RACE or CloudxLab cannot guarantee admission after the application deadline, even though you can contact us for admissions anytime. Once we admit 60 students, we will close the admission for that batch. When the admissions are closed for a particular batch, you can apply only for the next batch. Hence, it is highly recommended to complete the application process as early as possible.

How do you promote experiential learning in M.Sc. in Deep Learning and Artificial intelligence?

CloudxLab offers a gamified environment where the learners receive a constructive and fun-filled learning environment. By integrating creative design to intuitive apps, CloudxLab creates a seamless and sustainable experiential learning methodology for the learners to succeed in their domain. After finishing this specialization, you will find creative ways to apply your learning to your work like building a robot that can recognize faces or change the path after discovering obstacles on its path.

What if I discontinue the program after completing first year (two semesters)?

A candidate admitted to M.Sc. in Deep Learning and Artificial Intelligence can exercise an option to exit with P.G Diploma in Deep Learning and Artificial Intelligence after earning 54 credits successfully as specified in the Scheme of Instruction. However, such candidates can directly enter into the third semester (2nd year) as per the regulations.

Do you provide learning materials to the participants?

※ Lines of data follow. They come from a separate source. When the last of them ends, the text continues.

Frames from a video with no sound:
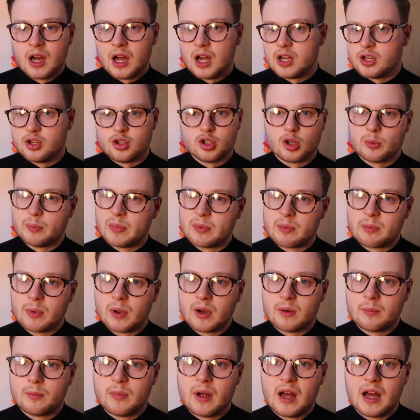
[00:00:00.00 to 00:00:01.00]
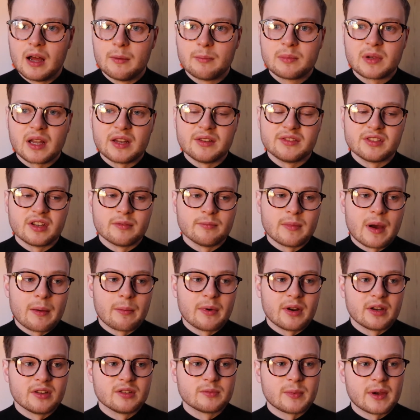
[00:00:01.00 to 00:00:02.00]
you should be putting plenty of
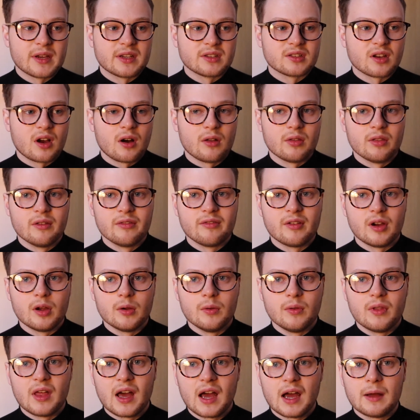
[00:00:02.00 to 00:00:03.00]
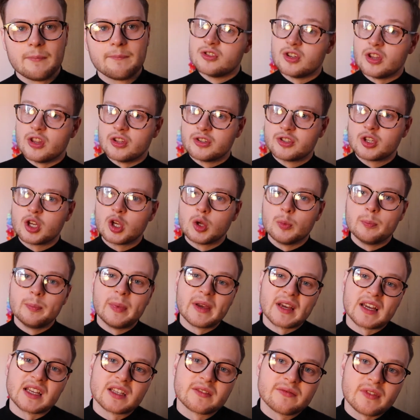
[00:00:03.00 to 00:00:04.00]
memory space on the phone there. So the two
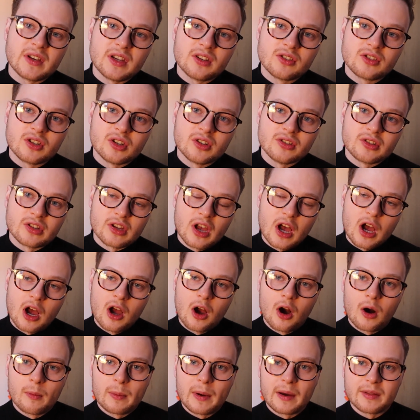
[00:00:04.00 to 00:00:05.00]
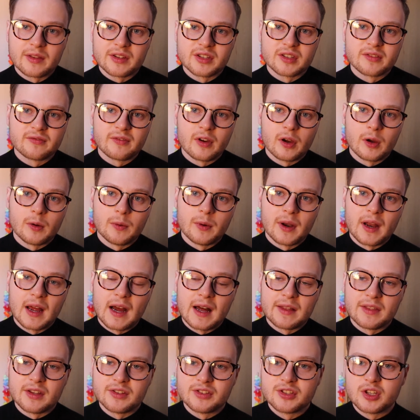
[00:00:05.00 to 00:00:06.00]
biggest features about this phone,
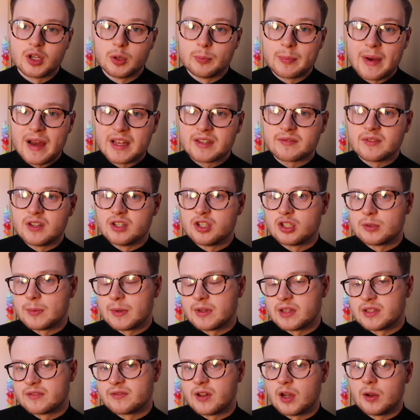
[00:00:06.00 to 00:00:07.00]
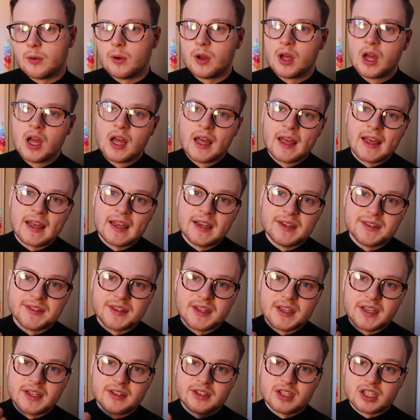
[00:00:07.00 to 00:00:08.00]
and the two best features about this phone, is
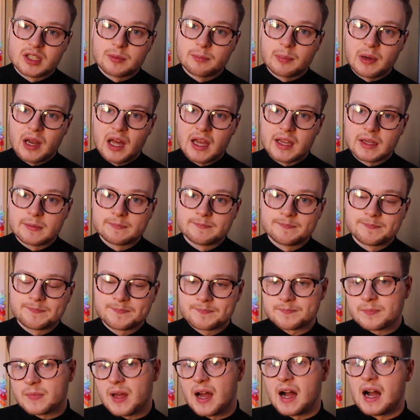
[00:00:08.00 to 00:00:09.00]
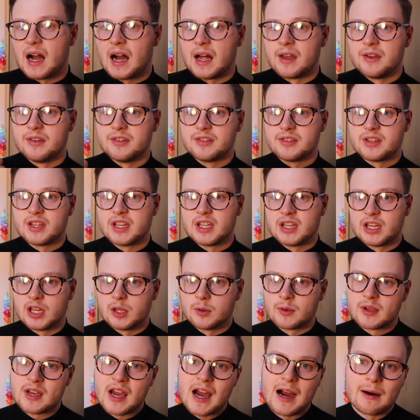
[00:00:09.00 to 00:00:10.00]
the display and the
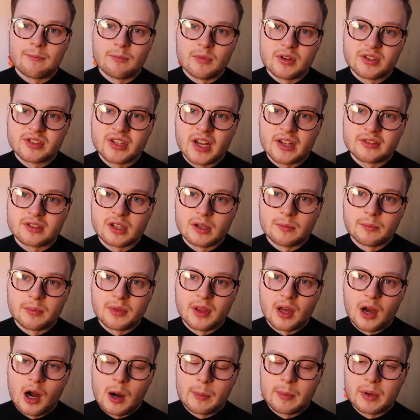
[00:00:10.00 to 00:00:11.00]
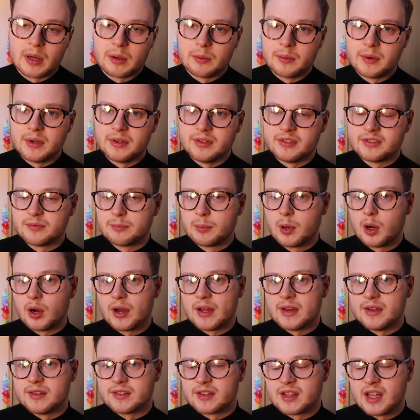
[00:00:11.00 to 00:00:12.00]
new camera setup that Oppo has
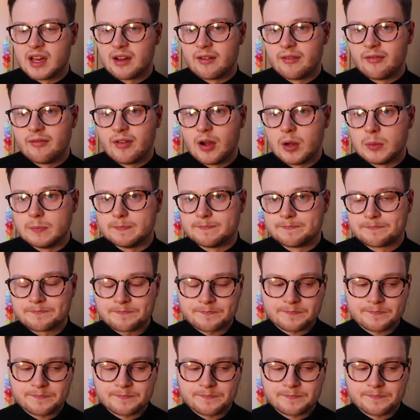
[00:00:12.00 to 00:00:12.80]
put into their phone.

Yes, once you’ve joined the program, you will get the login details to access the Learning Management System (LMS), where you can find all the learning materials such as pre-readings, assignments, in-class resources, and recorded videos of classroom sessions, additional reading materials, webinars, and other learning resources added as per the requirements.

How do you perform the evaluation process?

You have to go through a continuous evaluation process. The candidates will be assessed based on their performance in MCQs, Viva and online/offline tests. The tests consist of objective, programming and subjective questions. All subjects will have a proctored online test at the end of that course. The pass criteria will require going through all recorded materials, completion of assignments and guided projects.

What kind of outcomes can I expect after the completion of my program?

Upon the completion, you will master relevant tools, industry skills, and industry best practices. Our program enables you to achieve professional and leadership goals.

Can I expect any placement support?

Yes, we do offer placement assistance that includes career guidance, resume building tips and mock interviews. Each participant will receive staunch support from the industry mentors, who also direct you through various placement opportunities within the industry. Above all, we are partnered with leading MNC’s that offer placement opportunities to our participants.